(Source records)

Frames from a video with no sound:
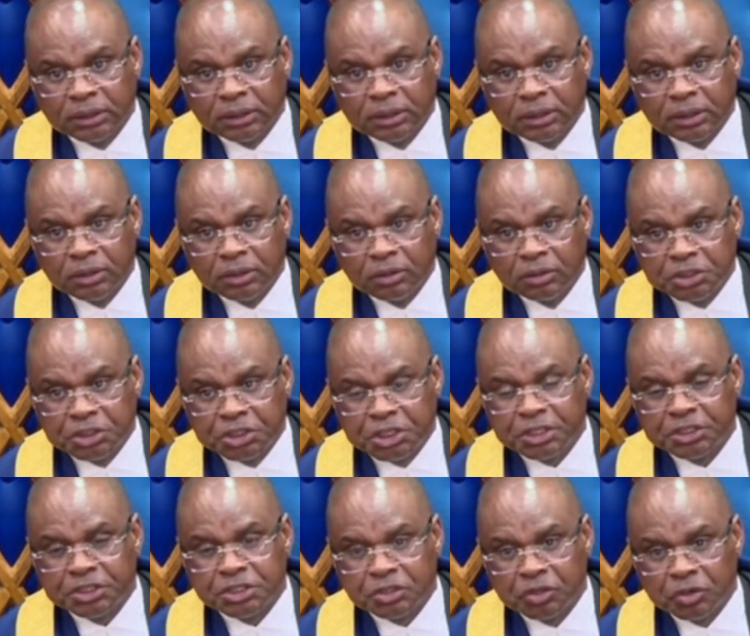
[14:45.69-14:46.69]
not charged
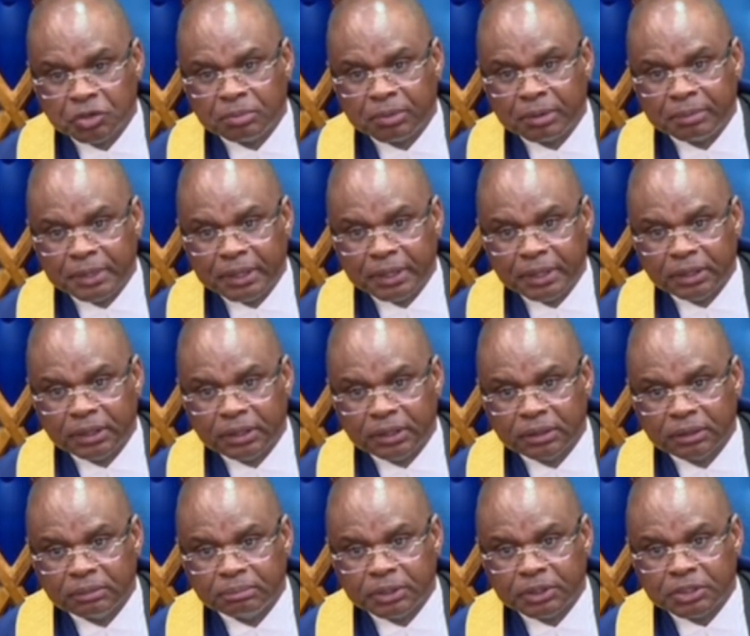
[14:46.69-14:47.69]
in Homa Bay,
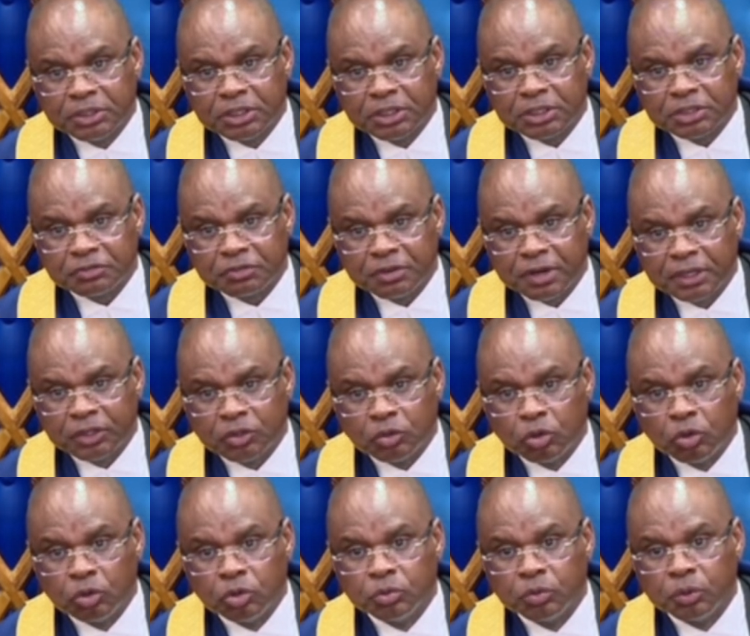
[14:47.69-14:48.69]
but transferred
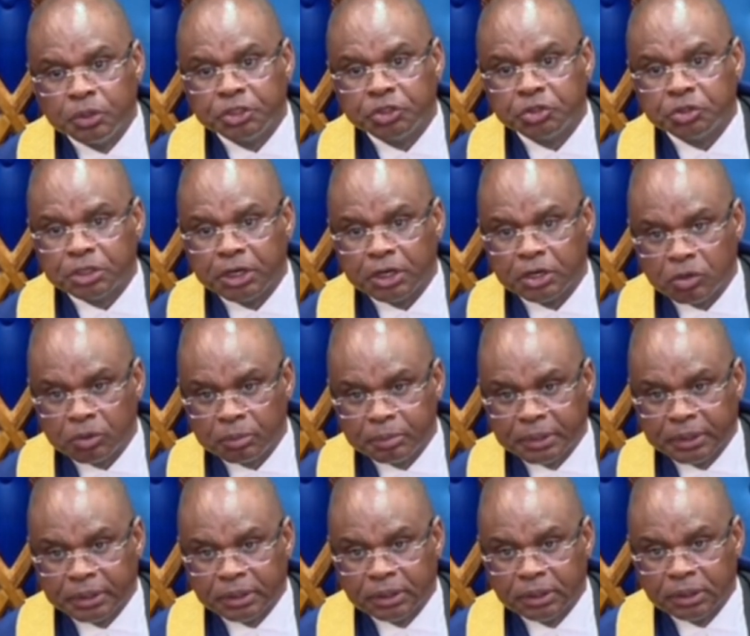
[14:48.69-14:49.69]
all the way to Nairobi,
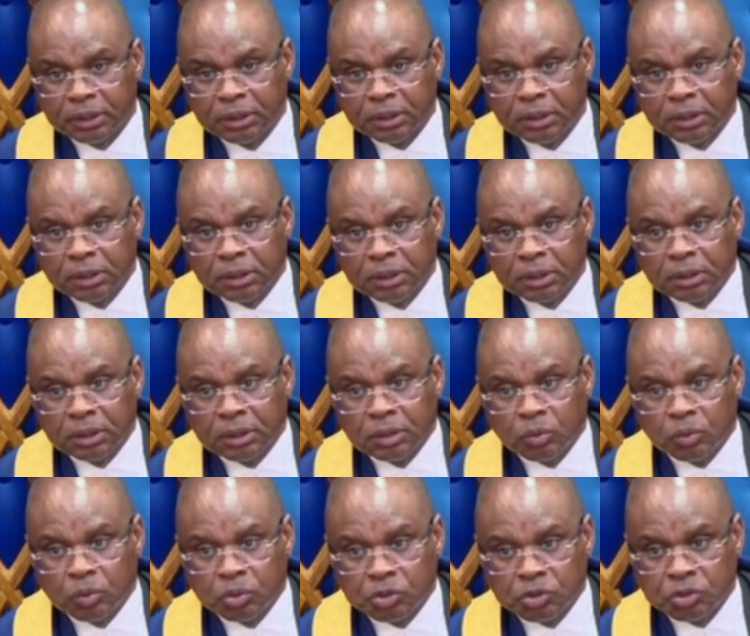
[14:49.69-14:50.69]

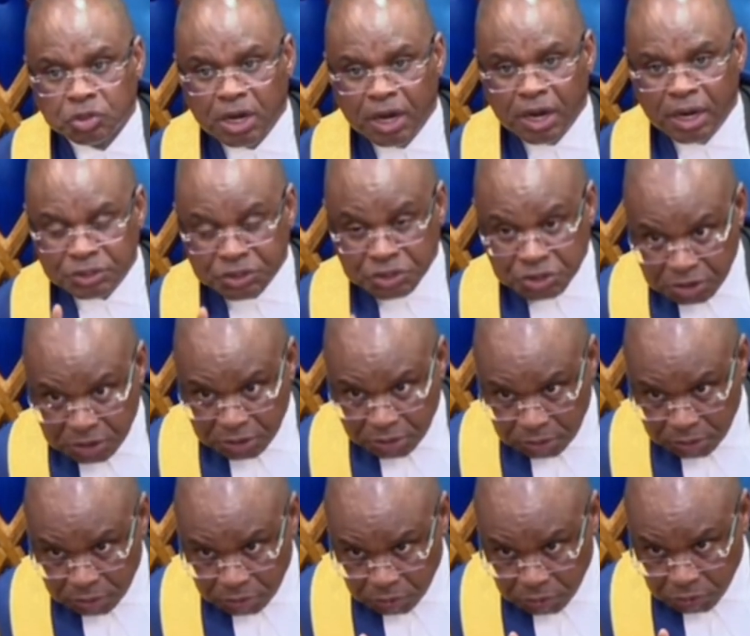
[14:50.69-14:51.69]
was asked
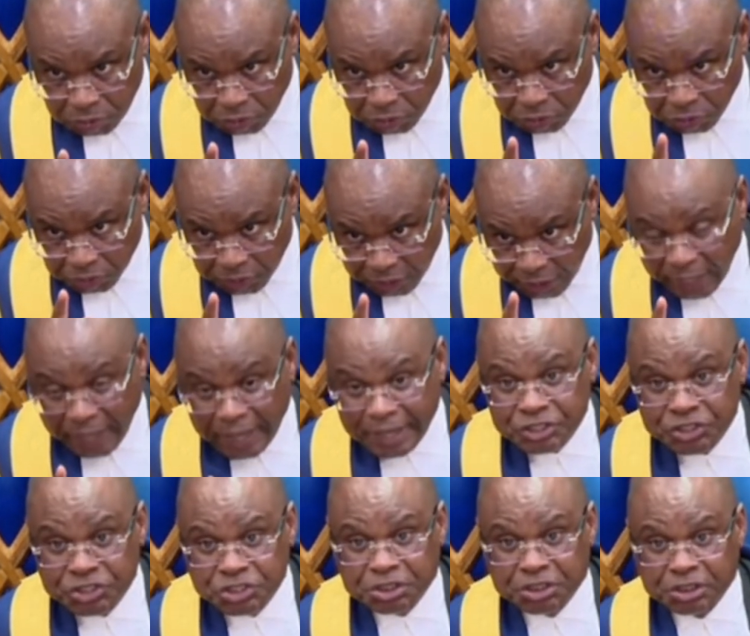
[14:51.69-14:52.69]
to the IG.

◆ **What you have to do**
Set the pictures aside and transcribe the data above exactly.

◆ **Answer section**
Frames from a video with no sound:
[14:45.69-14:46.69]
not charged
[14:46.69-14:47.69]
in Homa Bay,
[14:47.69-14:48.69]
but transferred
[14:48.69-14:49.69]
all the way to Nairobi,
[14:49.69-14:50.69]

[14:50.69-14:51.69]
was asked
[14:51.69-14:52.69]
to the IG.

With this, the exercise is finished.